We provide a variety of examples for deep learning frameworks including PyTorch and JAX. Additionally, we offer Jupyter notebook tutorials and a selection of third-party examples. Please be aware that these third-party examples might need specific, older versions of dependencies to function properly.

PyTorch

  • Accelerate Hugging Face Llama models with TE
    • Provides code examples and explanations for integrating TE with the LLaMA2 and LLaMA2 models.
  • PyTorch FSDP with FP8
    • Distributed Training: How to set up and run distributed training using PyTorch’s FullyShardedDataParallel (FSDP) strategy.
    • TE Integration: Instructions on integrating TE/FP8 with PyTorch for optimized performance.
    • Checkpointing: Methods for applying activation checkpointing to manage memory usage during training.
  • Attention backends in TE
    • Attention Backends: Describes various attention backends supported by Transformer Engine, including framework-native, fused, and flash-attention backends, and their performance benefits.
    • Flash vs.

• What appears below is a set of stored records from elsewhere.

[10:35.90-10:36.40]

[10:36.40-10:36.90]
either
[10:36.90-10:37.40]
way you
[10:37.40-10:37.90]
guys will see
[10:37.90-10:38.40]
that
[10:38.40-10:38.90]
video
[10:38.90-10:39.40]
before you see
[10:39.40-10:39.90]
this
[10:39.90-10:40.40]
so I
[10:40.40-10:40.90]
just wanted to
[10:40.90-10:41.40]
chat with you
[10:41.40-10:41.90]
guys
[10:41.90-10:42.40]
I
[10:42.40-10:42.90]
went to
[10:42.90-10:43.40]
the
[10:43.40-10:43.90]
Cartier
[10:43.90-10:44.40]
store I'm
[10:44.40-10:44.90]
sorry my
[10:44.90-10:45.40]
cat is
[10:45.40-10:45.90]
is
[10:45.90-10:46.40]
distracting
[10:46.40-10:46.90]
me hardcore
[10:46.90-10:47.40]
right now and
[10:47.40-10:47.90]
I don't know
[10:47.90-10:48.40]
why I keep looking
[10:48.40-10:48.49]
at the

Non-Flash: Compares the flash algorithm with the standard non-flash algorithm, highlighting memory and computational efficiency improvements.
    • Backend Selection: Details the logic for selecting the most appropriate backend based on availability and performance, and provides user control options for backend selection.
  • Overlapping Communication with GEMM
    • Training a TE module with GEMM and communication overlap, including various configurations and command-line arguments for customization.
  • Performance Optimizations
    • Multi-GPU Training: How to use TE with data, tensor, and sequence parallelism.
    • Gradient Accumulation Fusion: Utilizing Tensor Cores to accumulate outputs directly into FP32 for better numerical accuracy.
    • FP8 Weight Caching: Avoiding redundant FP8 casting during multiple gradient accumulation steps to improve efficiency.
  • Introduction to FP8
    • Overview of FP8 datatypes (E4M3, E5M2), mixed precision training, delayed scaling strategies, and code examples for FP8 configuration and usage.
  • Basic MNIST Example

JAX

  • Basic Transformer Encoder Example
    • Single GPU Training: Demonstrates setting up and training a Transformer model using a single GPU.
    • Data Parallelism: Scale training across multiple GPUs using data parallelism.
    • Model Parallelism: Divide a model across multiple GPUs for parallel training.
    • Multiprocessing with Model Parallelism: Multiprocessing for model parallelism, including multi-node support and hardware affinity setup.
  • Basic MNIST Example
  • TE JAX Integration Tutorial
    • Introduction to integrating TE into an existing JAX model framework, building a Transformer Layer, and instructions on integrating TE modules like Linear and LayerNorm.

Third party

  • Hugging Face Accelerate + TE
    • Scripts for training with Accelerate and TE. Supports single GPU, and multi-GPU via DDP, FSDP, and DeepSpeed ZeRO 1-3.